In that video at about 7:40, Rob talks about realizing that he had been playing this particular piece of piano music forever, but he had not actually heard it, and if he hadn’t really listened and heard it, how in the world could a regular audience have any hope of detecting the wonderful nuances that the composer intended? The hundreds of small inspired choices composers make go over most people’s heads. And then Rob made it his mission to educate audiences ~ and he’s so so good at it. He’s entertaining and intelligent and wonderful.

And then (at 11:40) he talks about a retreat he went on with Hallmark Greeting Cards. He quoted a communications expert who spoke at the event:

Most of us think that self-expression happens here [pointing to himself]. It’s all about our content, what we want to say, how we project our voice. But self-expression doesn’t happen here [again pointing to himself]; it happens out there [gesturing to the audience]. … Try taking responsibility for how people listen you.

For Rob, that is the issue with classical music ~ everyone is focused on the wrong side of the footlights. If people aren’t hearing those subtleties, you are expressing nothing. That’s why it became his mission to teach the subtleties of the art.

This, once again, applies so much to writing.

There are two ends of the spectrum. There are those who write strictly for the market. Sure, they may be good writers and are artful, but they do not follow their heart ~ they follow their pocketbook or the market or someone else. All valid reasons sure, but I don’t think it will be their best work.

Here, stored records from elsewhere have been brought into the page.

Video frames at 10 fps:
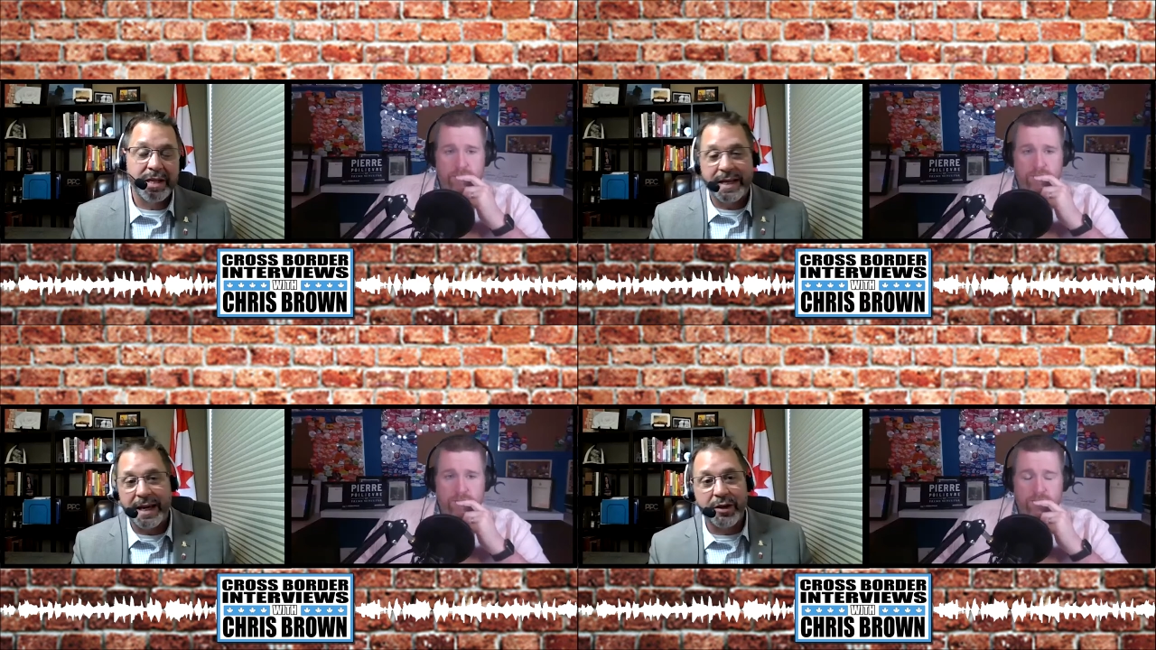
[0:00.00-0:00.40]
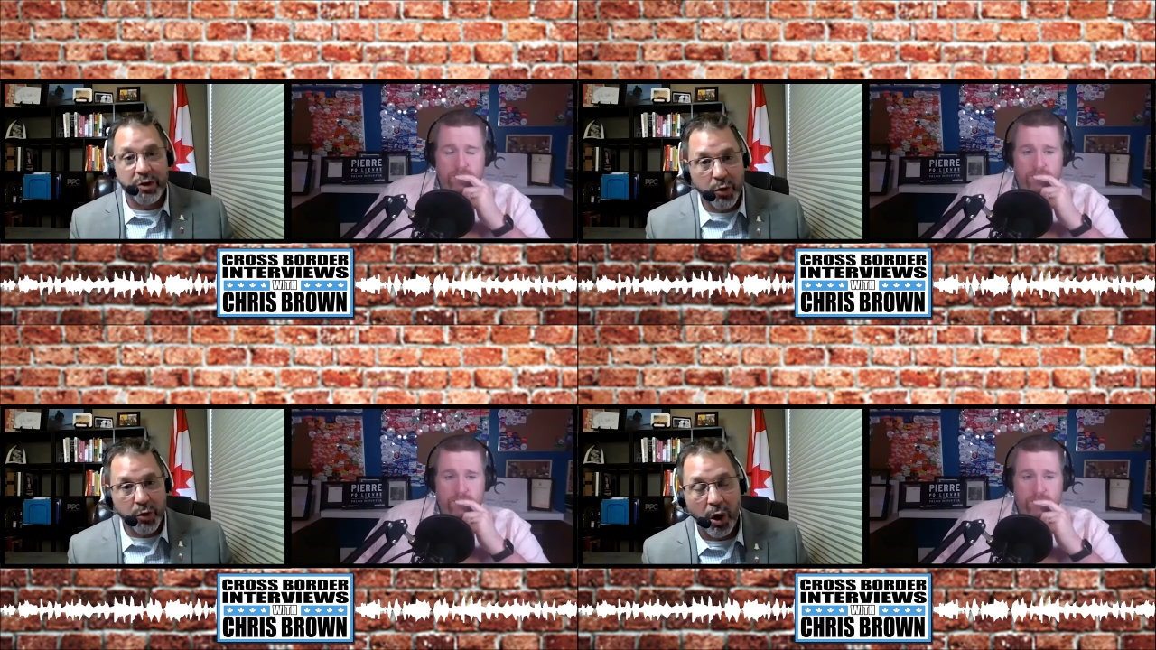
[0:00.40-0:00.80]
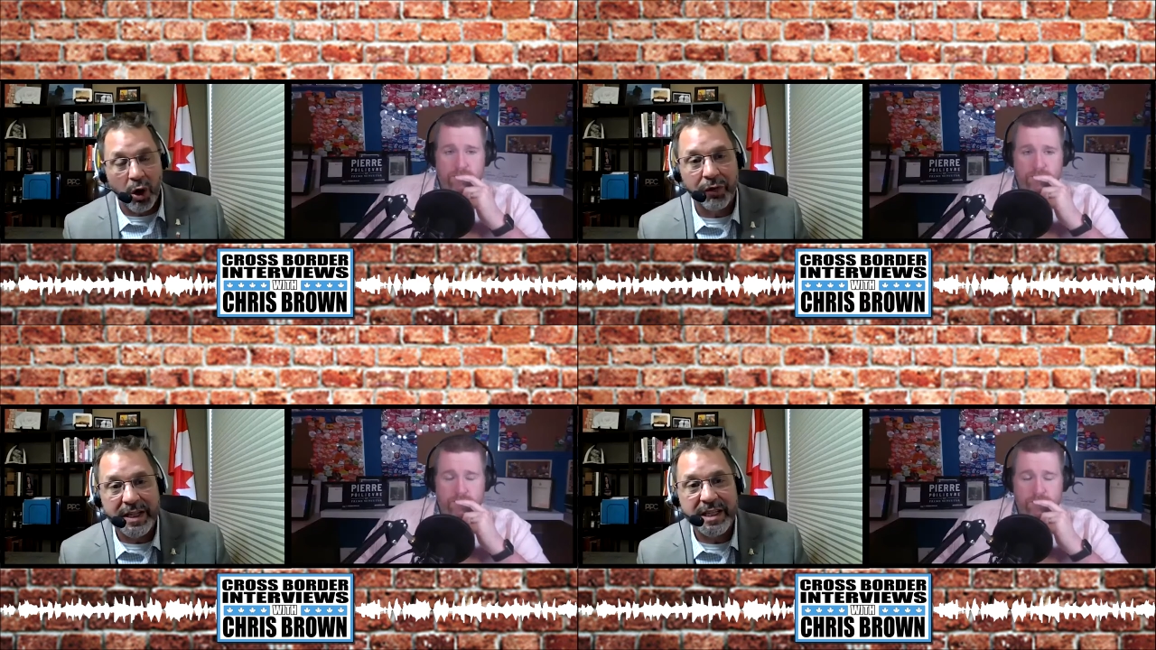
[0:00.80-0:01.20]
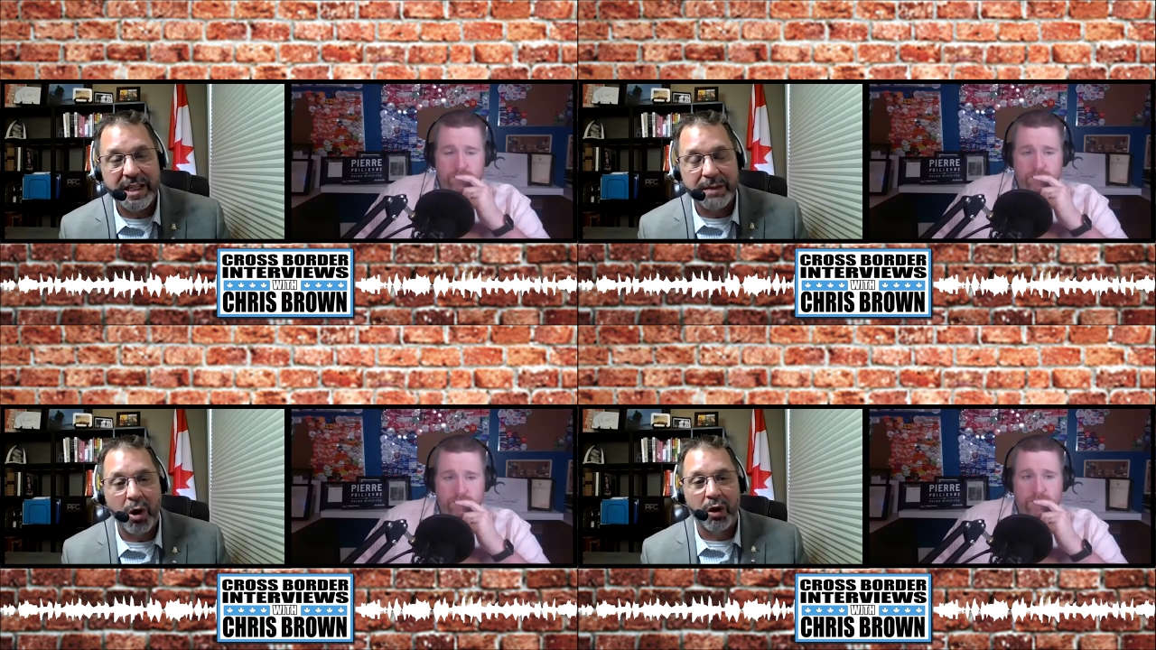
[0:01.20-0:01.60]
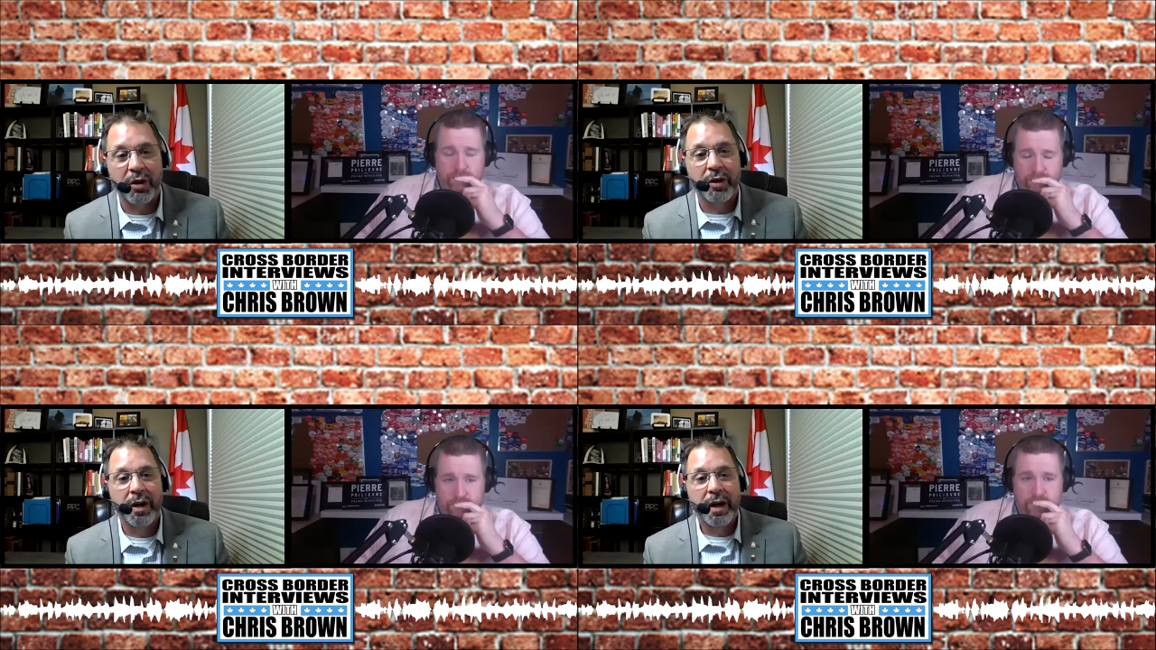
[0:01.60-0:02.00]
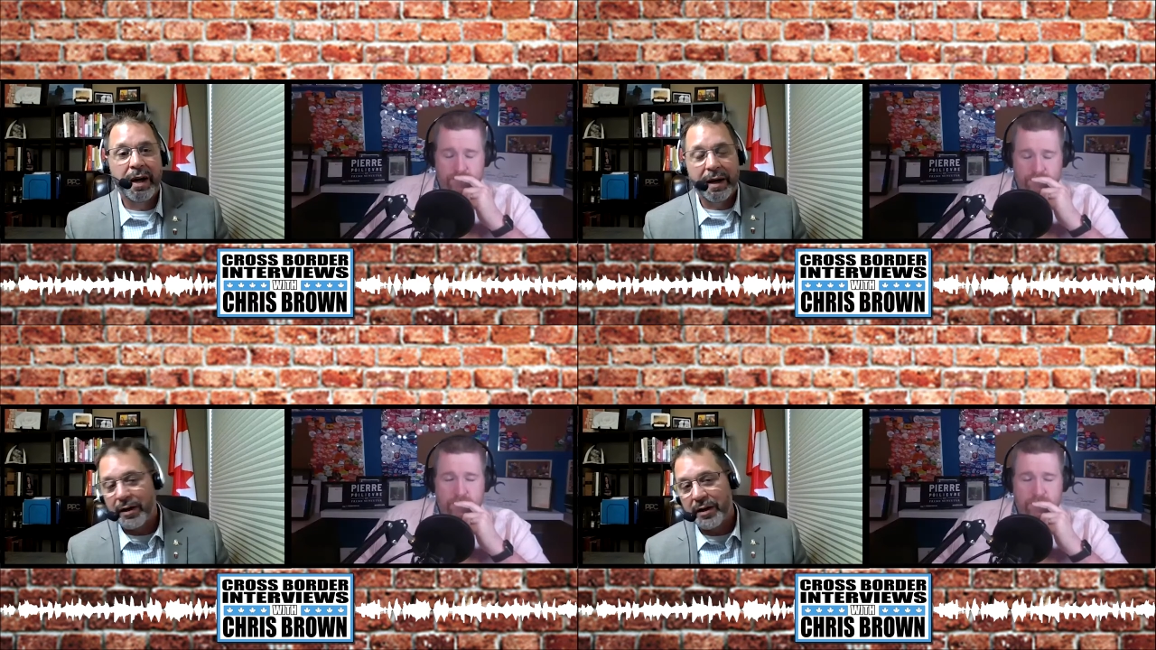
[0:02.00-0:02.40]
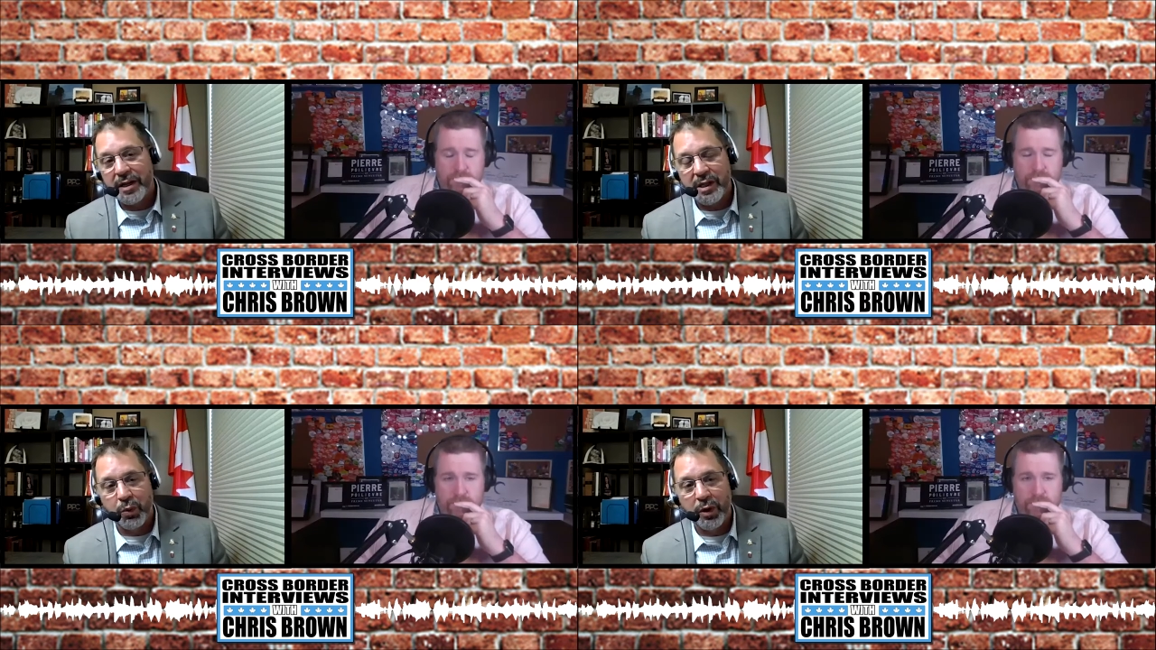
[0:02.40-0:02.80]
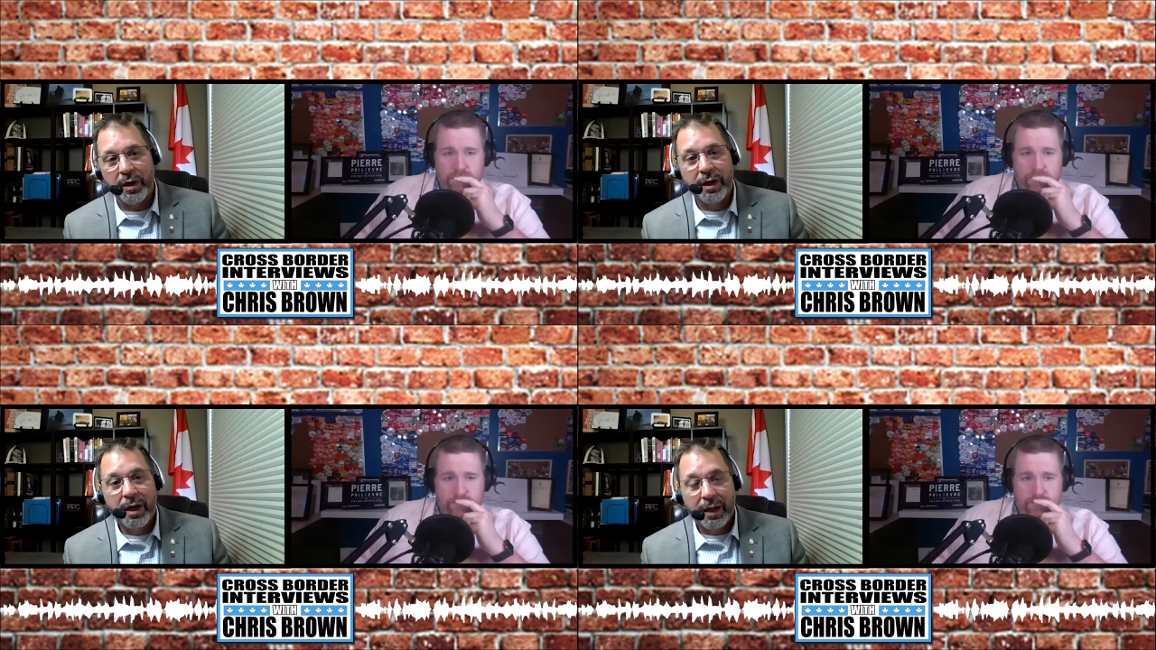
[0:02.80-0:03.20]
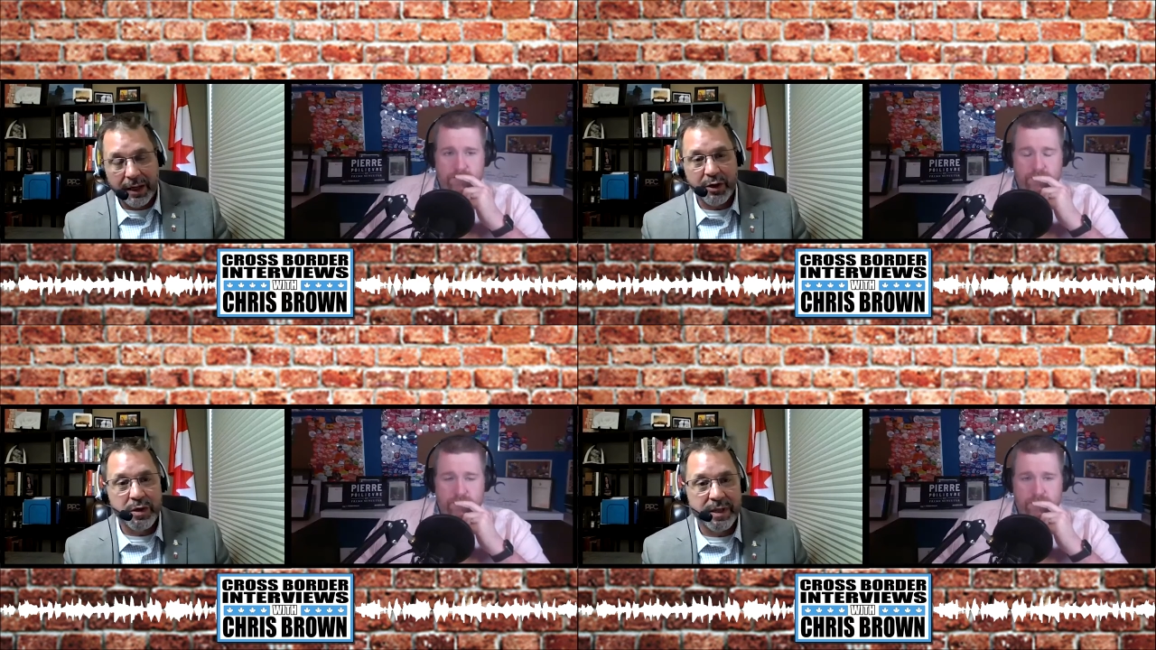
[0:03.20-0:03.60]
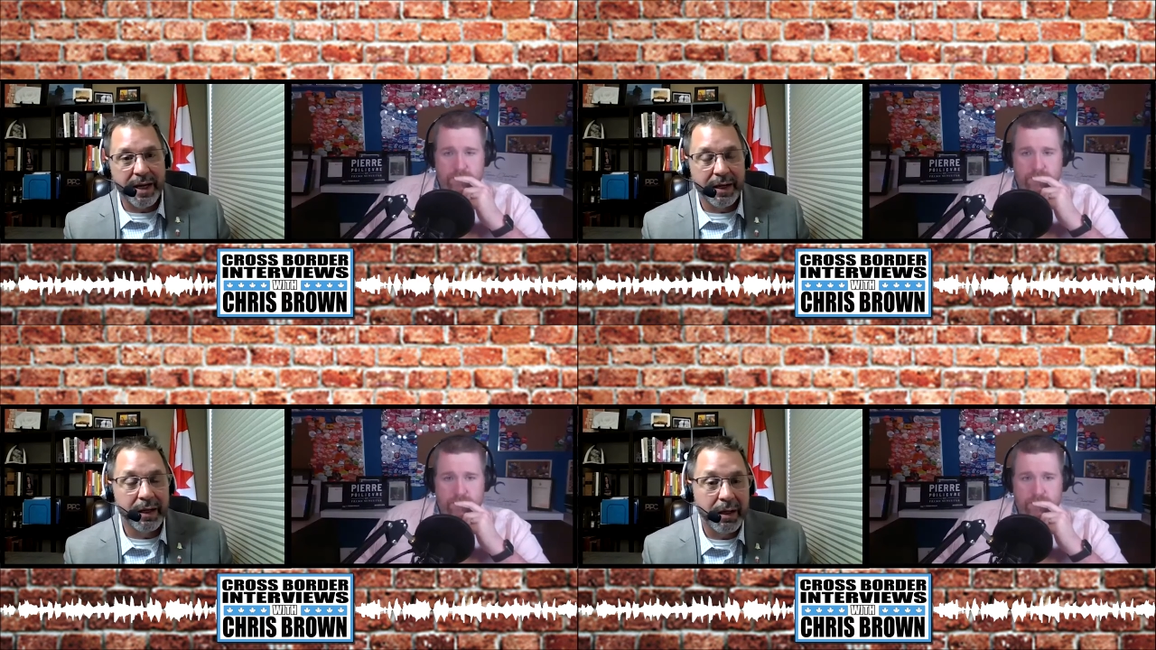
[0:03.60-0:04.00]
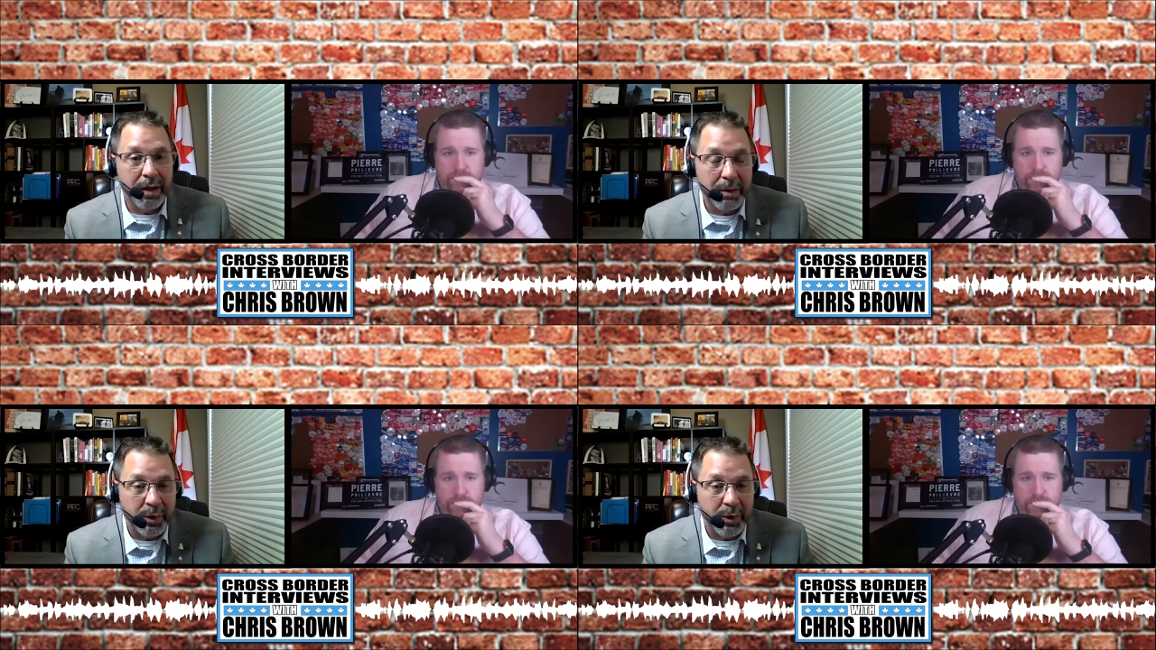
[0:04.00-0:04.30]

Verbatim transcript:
Speaker 1: to get to all of these smaller areas where, like you said, a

Then there are those who are doing “their art” ~ screw audiences. If anyone wants to try and suss out what the writer is saying, it’s up to the reader, and the writer won’t help out a bit. (The modernist poet Ezra Pound is first among this type of writer. Joyce is this way also. But for some reason I hold it against Pound but not Joyce. Maybe because Joyce wrote “The Dead.”) I am offended by writers who totally ignore their readers.

I’m in the middle, and I believe that it is our responsibility, like Rob says, to help your audience understand you. This takes the form of satisfying genre convention, using good technique and grammar, and “teaching your reader how to read you.” I do believe there are times where a writer is by necessity difficult ~ perhaps your trying to convey a difficult and complex concept ~ but deliberate showy obscurity is the height of selfishness, in my book.

Besides, as a writer, you need to be outwardly focused, don’t you? I mean, what’s the point of me me me all the time? Isn’t writing about connection? About being a spokesman for the world?

It is definitely our responsibility to hold up our half of the writer-reader compact, to be a kind and considerate partner in this exchange.